Start of ENTRIES SUPPLIED

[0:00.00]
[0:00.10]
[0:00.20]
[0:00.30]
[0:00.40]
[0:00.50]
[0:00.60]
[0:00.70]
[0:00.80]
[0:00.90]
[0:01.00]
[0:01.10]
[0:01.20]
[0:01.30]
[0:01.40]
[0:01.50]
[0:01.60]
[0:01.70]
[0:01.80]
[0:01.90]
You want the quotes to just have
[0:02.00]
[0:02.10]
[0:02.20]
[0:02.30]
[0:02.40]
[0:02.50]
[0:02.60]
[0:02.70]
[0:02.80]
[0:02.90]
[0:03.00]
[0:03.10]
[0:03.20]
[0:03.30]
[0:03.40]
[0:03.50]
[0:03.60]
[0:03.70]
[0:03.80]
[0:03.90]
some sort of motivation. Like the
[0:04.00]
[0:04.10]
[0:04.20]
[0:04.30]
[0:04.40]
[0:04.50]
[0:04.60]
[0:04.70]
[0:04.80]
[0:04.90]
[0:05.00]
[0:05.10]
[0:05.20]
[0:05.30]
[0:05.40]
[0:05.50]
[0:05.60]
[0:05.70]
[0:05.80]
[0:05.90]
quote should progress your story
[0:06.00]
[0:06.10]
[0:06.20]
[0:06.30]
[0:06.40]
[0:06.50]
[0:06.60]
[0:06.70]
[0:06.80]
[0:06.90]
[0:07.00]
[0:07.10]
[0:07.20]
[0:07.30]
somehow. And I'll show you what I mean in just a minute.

End of ENTRIES SUPPLIED
Start of ENTRIES SUPPLIED

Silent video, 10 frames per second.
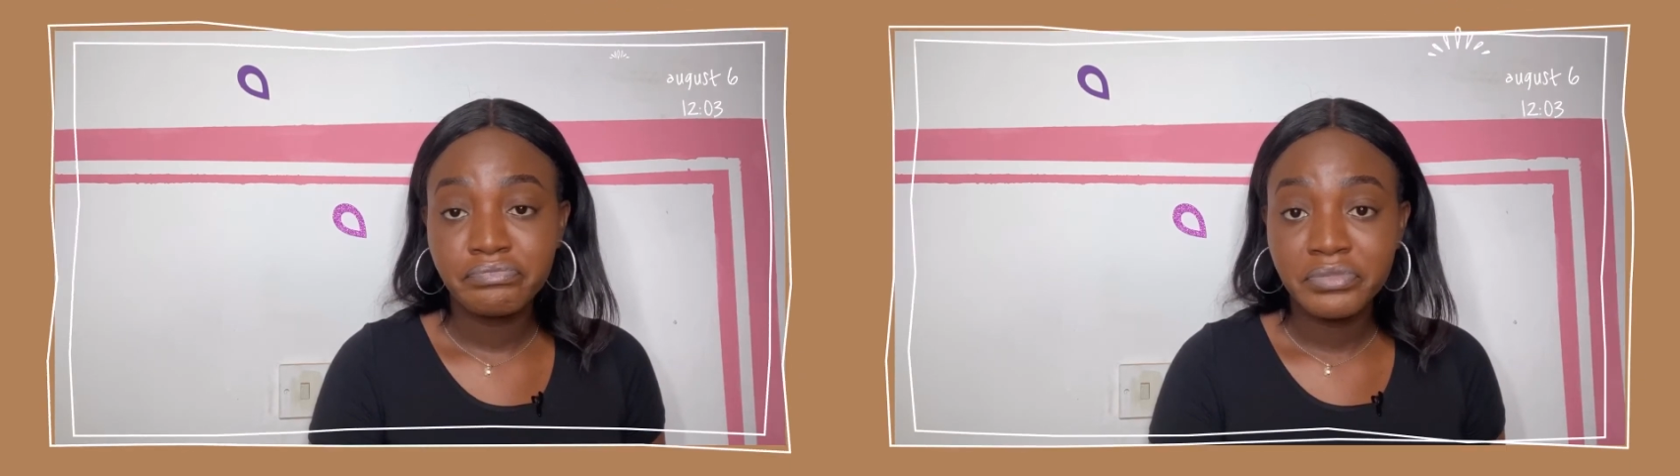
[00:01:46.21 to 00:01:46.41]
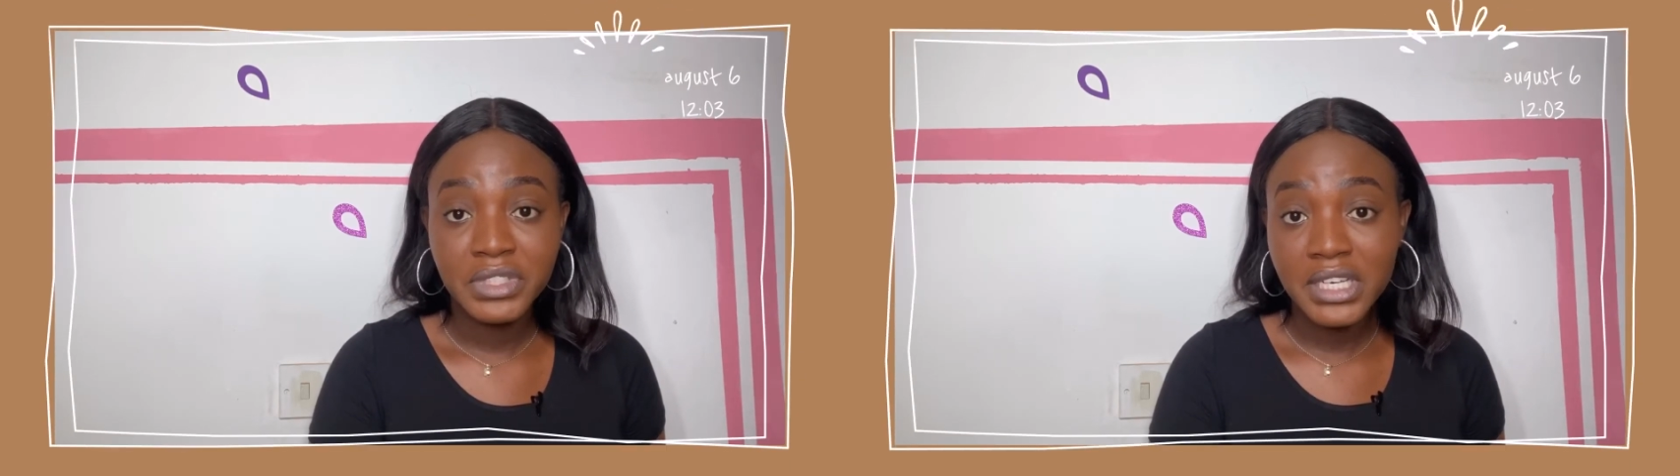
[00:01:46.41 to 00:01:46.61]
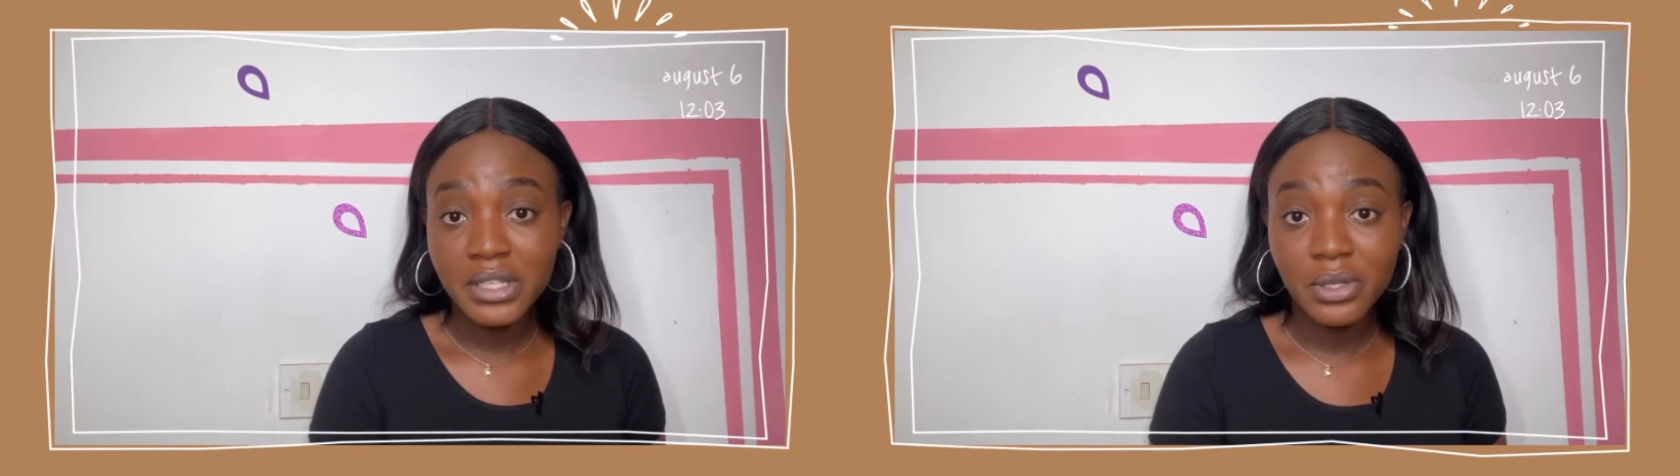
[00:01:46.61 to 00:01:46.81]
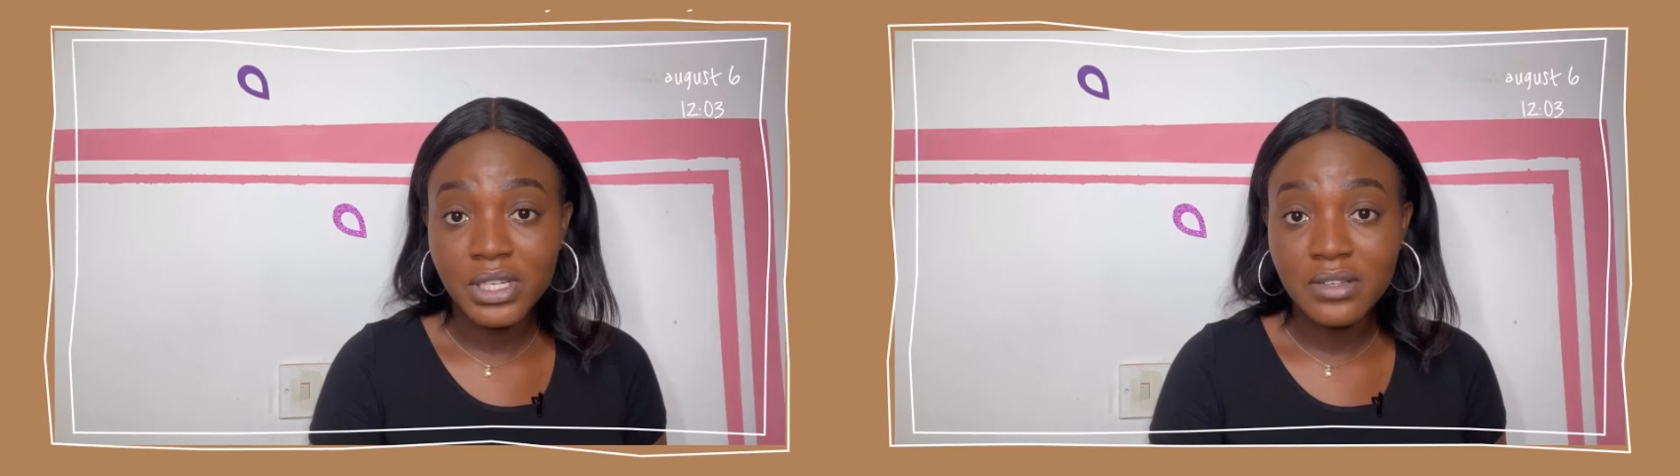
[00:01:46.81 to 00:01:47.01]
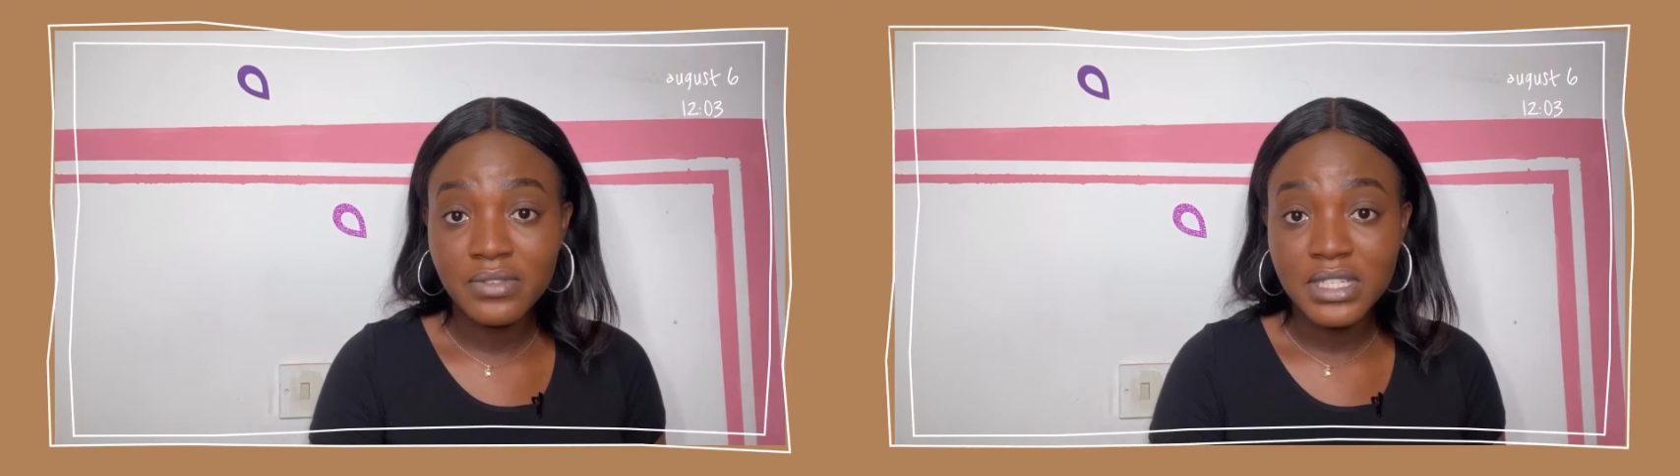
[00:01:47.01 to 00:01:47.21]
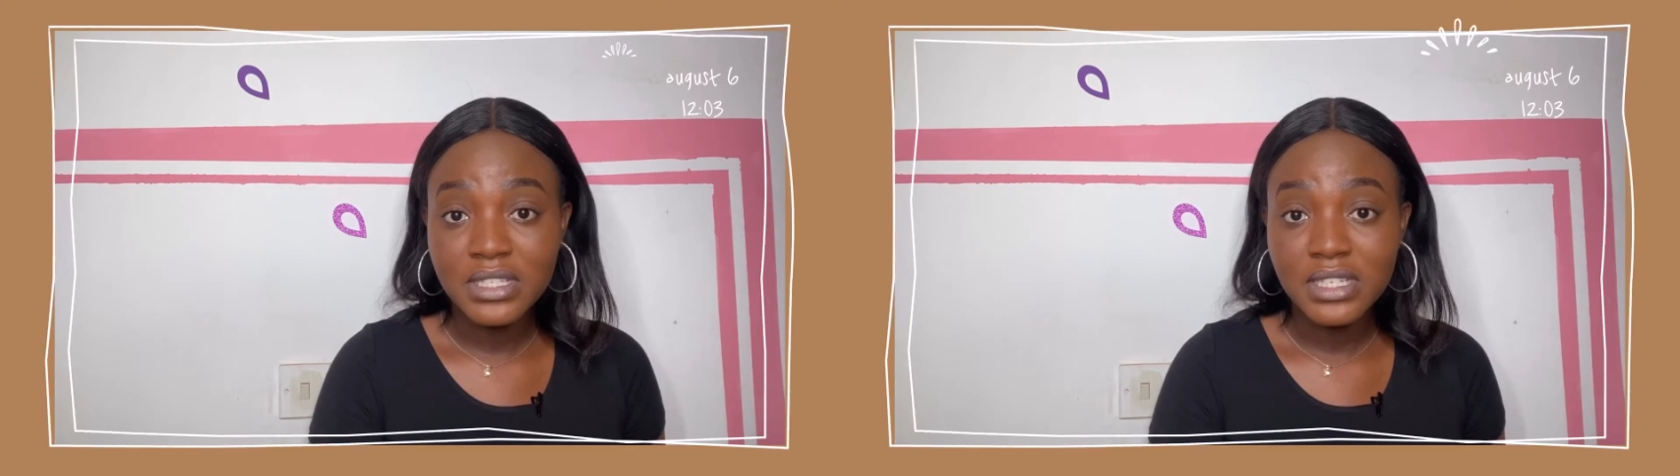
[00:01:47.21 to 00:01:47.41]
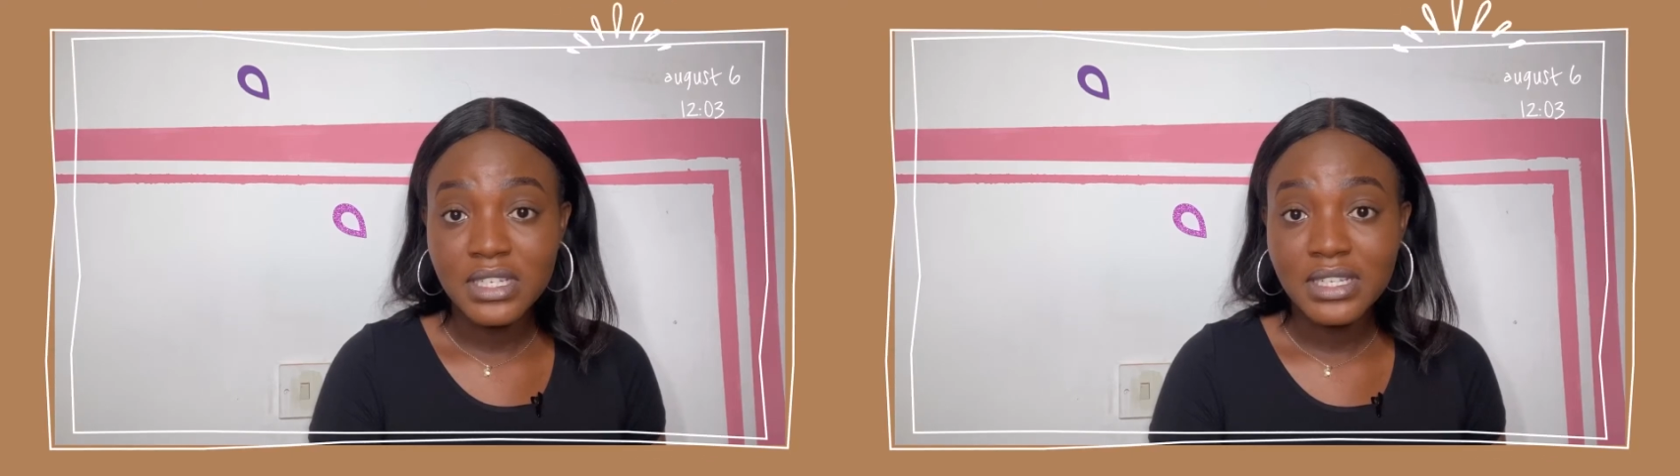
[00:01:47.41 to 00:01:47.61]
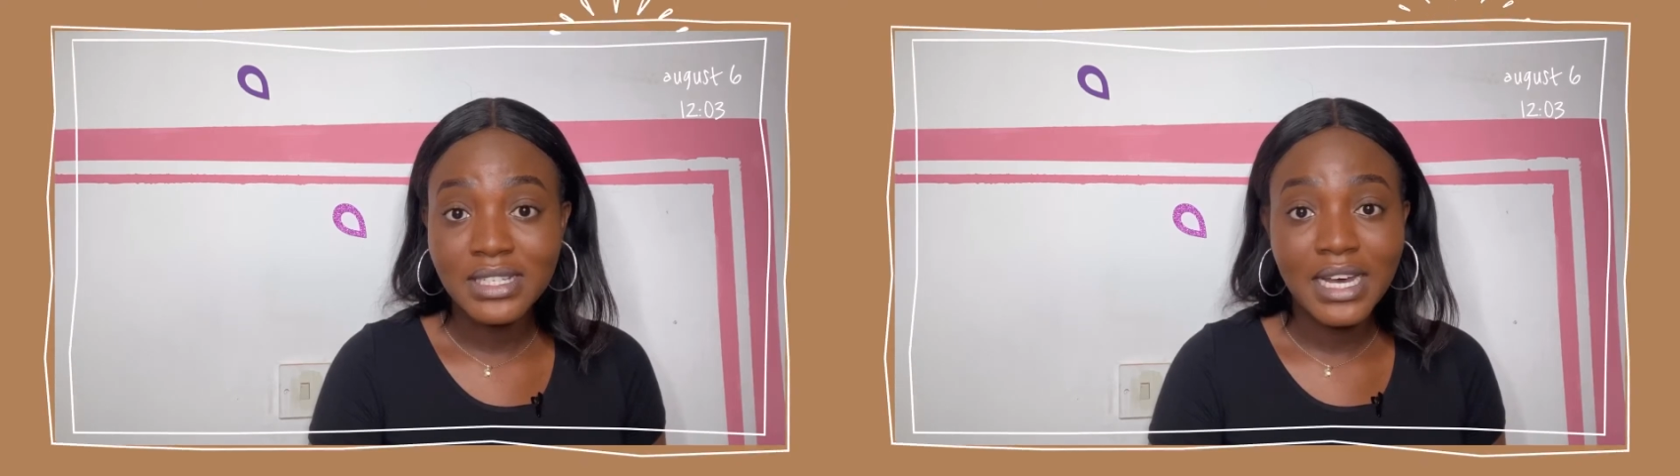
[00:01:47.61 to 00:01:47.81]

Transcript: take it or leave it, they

End of ENTRIES SUPPLIED

▶ [EXERCISE]:
Whatever pictures the records hold, omit them; give again exactly the lines from the one containing "[00:01:47.41 to 00:01:47.61]" through the one containing "Transcript: take it or leave it, they".

▶ [THE ANSWER]:
[00:01:47.41 to 00:01:47.61]
[00:01:47.61 to 00:01:47.81]

Transcript: take it or leave it, they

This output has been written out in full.